15. Al met al meen ik dat het oordeel van het hof “dat de door aangeefster gereleveerde feiten en omstandigheden niet op zichzelf staan en in voldoende mate steun vinden in de andere – in onderlinge samenhang bezien – gebezigde bewijsmiddelen” niet (zonder meer) toereikend is gemotiveerd. Ik merk daarbij op dat in de onderhavige zaak de rechtbank tot een veroordeling is gekomen via de constructie van het schakelbewijs in de vorm van een verwijzing naar een uitspraak van de rechtbank Den Haag van 1 november 2019 waarbij de verdachte is veroordeeld tot een gevangenisstraf van zes maanden wegens het plegen van ontucht bij twee (andere) vrouwelijke patiënten. Dat schakelbewijs komt in de bewijsvoering van het hof niet voor.
IV.
Het tweede cassatiemiddel en de bespreking daarvan
16. Voor het geval de Hoge Raad mij niet kan volgen in mijn beoordeling van het eerste middel, bespreek ik hieronder het tweede middel.

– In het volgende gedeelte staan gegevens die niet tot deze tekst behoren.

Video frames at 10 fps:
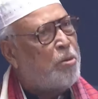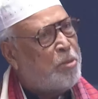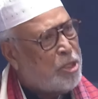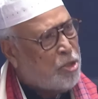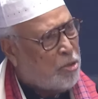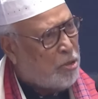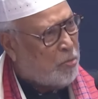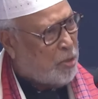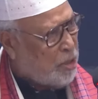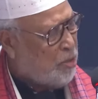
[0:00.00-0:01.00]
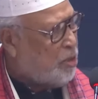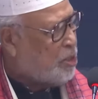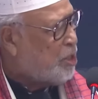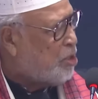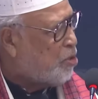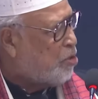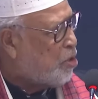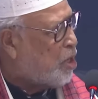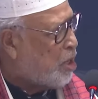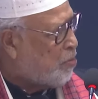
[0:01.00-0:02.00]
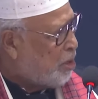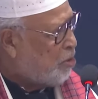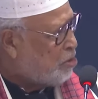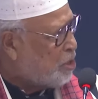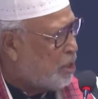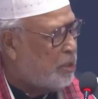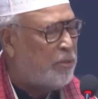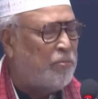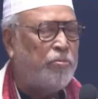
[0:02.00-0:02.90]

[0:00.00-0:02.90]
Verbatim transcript: আমার যখন মনে হয়েছে ডক্টর কামাল হোসেন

16. De klacht luidt dat ’s hofs verwerping van het uitdrukkelijk gevoerde opzetverweer van de verdachte niet (voldoende) is gemotiveerd, althans niet begrijpelijk is. De steller van het middel doelt daarbij op het verweer dat de verdachte zich mogelijk onvoldoende bewust is geweest van ervaren ongemak bij klanten, maar dat van (voorwaardelijk) opzet bij hem geen sprake is geweest.
16. Blijkens het proces-verbaal van de terechtzitting in hoger beroep heeft de raadsvrouw van de verdachte verweer gevoerd overeenkomstig de door haar overgelegde en zich in het strafdossier bevindende pleitnota. Deze pleitnota houdt – voor zover voor de bespreking van het middel van belang – het volgende in:

Ontbreken opzet
11. Tot slot bespreek ik met uw Hof het opzetverweer. Tijdens de zitting in eerste aanleg heeft cliënt het standpunt ingenomen dat als geoordeeld wordt dat er voldoende bewijs is dat de gestelde handelingen hebben plaatsgevonden, hij deze handelingen niet opzettelijk heeft verricht. Het zijn in dat geval aanrakingen geweest zonder seksuele intentie.
12. Omdat het opzetverweer duidelijk, onderbouwd met argumenten en voorzien van een ondubbelzinnige conclusie ter zitting in eerste aanleg naar voren is gebracht had de rechtbank in haar vonnis uitdrukkelijker moeten motiveren waarom het gevoerde opzetverweer niet slaagt. De motivering dat de handelingen onmiskenbaar zijn aan te merken als handelingen van seksuele aard en door [aangeefster] ook als zodanig zijn ervaren, waarmee het ontuchtig karakter van de handelingen en het opzet op het plegen van die handelingen is gegeven volstaat niet, op grond waarvan ik meen dat het vonnis van de rechtbank ook op dit punt niet in stand kan blijven.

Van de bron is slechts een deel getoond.